The chain is reconstructable end to end:

qc  = mfgqc.load(df, measure="y").spec(lower=0.1, upper=8)
cap = qc.transform("boxcox").capability()

[s["operation"] for s in cap.lineage()]
# ['load', 'spec', 'transform', 'capability', 'assumption:normality']

lineage() returns each step as a dict, with the running digest folded in up to and including that step.

Immutability guarantee (append-only by construction)

QCData and every result are frozen dataclasses; the history is an immutable tuple of frozen Steps. As a consequence it cannot be reordered, inserted into, or edited in place. Three boundaries close the obvious escape hatches:

  • Ingest defensive-copies the input frame, so later mutation of the original DataFrame cannot reach a recorded result.
  • .frame hands back a copy, so callers cannot mutate the stored frame through the accessor.
  • .values() is read-only.

Every transform returns a new QCData via an internal _with_step(...) that appends to a copy of the history. Nothing mutates in place.
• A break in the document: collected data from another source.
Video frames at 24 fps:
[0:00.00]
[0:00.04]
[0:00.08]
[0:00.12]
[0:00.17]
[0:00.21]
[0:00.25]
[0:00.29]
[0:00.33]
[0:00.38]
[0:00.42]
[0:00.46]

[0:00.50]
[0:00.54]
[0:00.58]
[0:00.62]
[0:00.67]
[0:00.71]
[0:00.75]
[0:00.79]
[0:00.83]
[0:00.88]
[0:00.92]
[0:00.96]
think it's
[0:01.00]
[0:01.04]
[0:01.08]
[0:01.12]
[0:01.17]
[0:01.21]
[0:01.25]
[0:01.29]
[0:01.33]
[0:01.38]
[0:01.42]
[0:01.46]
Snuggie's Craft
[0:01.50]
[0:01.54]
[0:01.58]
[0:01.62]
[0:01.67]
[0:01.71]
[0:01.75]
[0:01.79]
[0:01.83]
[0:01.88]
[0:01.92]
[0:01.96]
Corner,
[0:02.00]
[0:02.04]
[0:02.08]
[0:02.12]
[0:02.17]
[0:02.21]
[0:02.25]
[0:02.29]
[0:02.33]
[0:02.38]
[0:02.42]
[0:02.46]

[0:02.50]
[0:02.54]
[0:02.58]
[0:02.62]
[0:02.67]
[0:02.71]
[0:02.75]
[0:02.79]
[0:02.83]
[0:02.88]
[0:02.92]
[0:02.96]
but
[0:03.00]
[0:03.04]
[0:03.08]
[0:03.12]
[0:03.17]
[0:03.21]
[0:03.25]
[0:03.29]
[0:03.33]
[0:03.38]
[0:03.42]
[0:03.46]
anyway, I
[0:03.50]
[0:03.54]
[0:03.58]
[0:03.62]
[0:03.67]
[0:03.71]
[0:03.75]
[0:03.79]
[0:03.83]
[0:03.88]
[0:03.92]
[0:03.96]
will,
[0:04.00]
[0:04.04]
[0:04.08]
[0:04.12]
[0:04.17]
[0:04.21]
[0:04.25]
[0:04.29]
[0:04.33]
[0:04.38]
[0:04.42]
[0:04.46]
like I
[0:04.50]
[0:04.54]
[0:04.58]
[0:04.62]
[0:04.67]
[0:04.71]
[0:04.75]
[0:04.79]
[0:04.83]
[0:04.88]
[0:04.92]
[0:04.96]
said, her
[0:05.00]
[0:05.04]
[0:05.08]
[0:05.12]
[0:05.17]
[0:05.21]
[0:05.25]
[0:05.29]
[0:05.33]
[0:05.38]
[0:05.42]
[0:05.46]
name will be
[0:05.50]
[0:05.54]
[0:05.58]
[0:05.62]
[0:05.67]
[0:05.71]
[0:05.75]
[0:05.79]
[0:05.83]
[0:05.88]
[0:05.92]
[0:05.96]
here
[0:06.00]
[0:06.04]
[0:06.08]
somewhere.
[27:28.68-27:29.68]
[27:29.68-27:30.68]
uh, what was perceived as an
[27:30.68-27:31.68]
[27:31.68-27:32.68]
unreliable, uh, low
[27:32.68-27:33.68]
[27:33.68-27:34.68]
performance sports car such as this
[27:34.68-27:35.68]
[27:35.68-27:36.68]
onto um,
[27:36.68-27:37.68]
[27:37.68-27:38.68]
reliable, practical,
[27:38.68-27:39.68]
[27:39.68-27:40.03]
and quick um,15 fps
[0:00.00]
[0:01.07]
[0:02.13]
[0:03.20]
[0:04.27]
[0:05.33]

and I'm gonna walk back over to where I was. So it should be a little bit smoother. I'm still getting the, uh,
The digest (hash-chained, verifiable)

Each step folds into a running SHA-256. The timestamp is deliberately excluded from the hashed content, so the digest is reproducible run-to-run — it pins the computation, not the wall clock.

The integrity-bearing content of a step ("the canonical step") is exactly:

{
    "operation": step.operation,
    "params":    step.params,      # JSON-normalized
    "n_affected": step.n_affected,
}

The chain folds each canonical step into the previous digest:

\[ d_0 = \text{""}, \qquad d_i = \mathrm{SHA256}\big(d_{i-1} \,\Vert\, \mathrm{json}(\text{canon}_i)\big) \]

where the JSON is serialized with sorted keys and compact separators, and \(d_{\text{final}}\) is what provenance_digest() returns and what to_dict() stamps in. Editing the operation, params, or n_affected of any recorded step changes \(d_{\text{final}}\).

digest = cap.provenance_digest()   # store this alongside the reported Cpk
cap.verify_provenance(digest)      # True now; False if any step was edited later

verify_provenance(expected) simply recomputes the digest over the current history and compares it to expected.

What verify_provenance() proves — and what it does not

Scope, stated honestly

The digest is a content hash, not a cryptographic signature: code running in the same process could edit a step and recompute the digest. It defends against accidental corruption and post-hoc edits to a stored result, not against an adversary who controls the interpreter.

Put concretely: verify_provenance() gives you verifiable integrity of a recorded result — it detects tampering with an archived analysis. It does not by itself prevent a runtime-controlling operator from recomputing the whole analysis over fabricated inputs. Closing that gap requires external anchoring or signing of the head digest (e.g. signing \(d_{\text{final}}\) with a key the operator does not hold, or writing it to an append-only external log). That is out of scope for the core library and intentionally left to the deployment.

One boundary is also explicit at the chart layer: once you extract the matplotlib Figure from .view(), edits to that Figure are outside the lineage.

Using it in an audit

The end-to-end workflow — capturing a digest, exporting a result with its lineage, and tracing an exported number back to raw data — is walked through with a full example in the User Guide: The audit workflow.

Source: the algorithm above is implemented in mfgqc/_result.py (history_digest, history_lineage, _canonical_step, _chain) and exposed on both QCData and every result object.